In a lot of secondary world fantasy, while the characters deal with kings and dragons, enchantments and a convenient lack of poor sanitation, their mindsets and outlooks on the world are more or less similar to ours - recognizably modern, if not in every detail. Many of these characters could be transported to other worlds, and they would still be inherently the same person. This isn’t wholly a bad thing: people are more than their surroundings. However …
Occasionally, one comes across a story where some aspect of the world – or its entire foundation – alters the underlying assumptions of its denizens. These are often short stories, because it can be difficult to maintain such fundamental changes in perception, both for the writer and the reader. An example would be a setting where telepathy is universal and constant. Do people even develop the concept of privacy? What do they do with their voices, assuming the physiological ability to speak doesn’t wither away? How does it affect crime, politics, education …
I’ve been reading Jasper Fforde’s Shades of Grey lately (not to be confused with a certain recent smash-hit about BDSM), and struck by the way this intensively developed and bizarre world saturates every motivation and decision the characters make – but it also affects something as basic as description. The narrator is unable to see any natural color but red, and both the normal mottle of the world and the strategic use of artificial color remains consistently described throughout.
And that’s the way it ought to be, really – with the writer paying attention both to the broad changes in paradigm, and the smaller, subtler changes that influence details in everyday life.

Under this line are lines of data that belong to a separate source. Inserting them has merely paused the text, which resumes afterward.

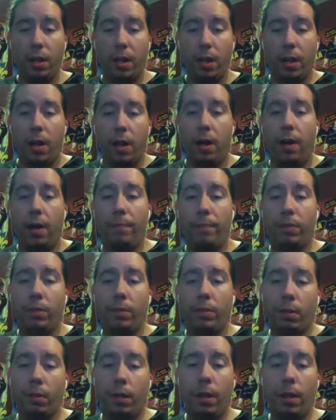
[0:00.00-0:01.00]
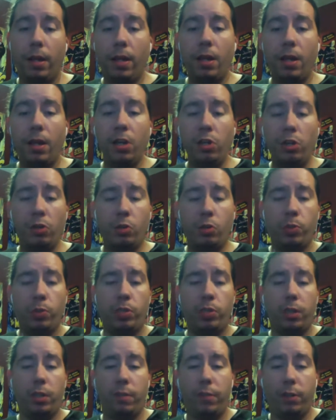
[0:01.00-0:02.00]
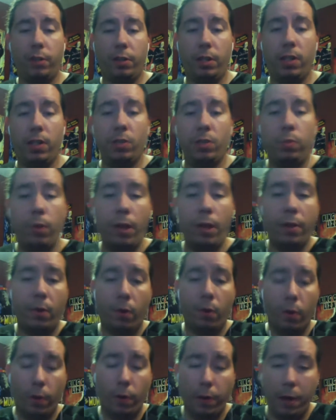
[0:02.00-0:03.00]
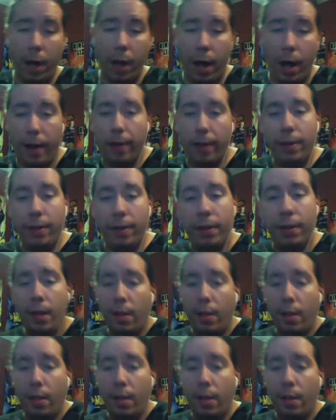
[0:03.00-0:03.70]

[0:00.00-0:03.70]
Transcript: An issue specifically is whether or not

A seagoing society uses the ocean for metaphors; the daughter of a farmer may not have the words to pinpoint a noblewoman’s hairstyle.

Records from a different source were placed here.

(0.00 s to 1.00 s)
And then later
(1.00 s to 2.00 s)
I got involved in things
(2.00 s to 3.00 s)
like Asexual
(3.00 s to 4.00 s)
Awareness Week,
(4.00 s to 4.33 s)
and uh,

Somewhere between the two lies a number of other possibilities … including some views that are historically accurate, but unacceptable now. How does a writer deal with slavery or religious persecution? Is it authentic to frame main characters as opponents to a dominant trend? Of course, these are questions with a great variety of different answers, but the important thing is for the writer to ask them … and not simply insert a real world mindset where it may or may not belong.
A fully realized character is a product of their environment. The setting becomes an integral part of their shape and development – and in the end, both feel more real.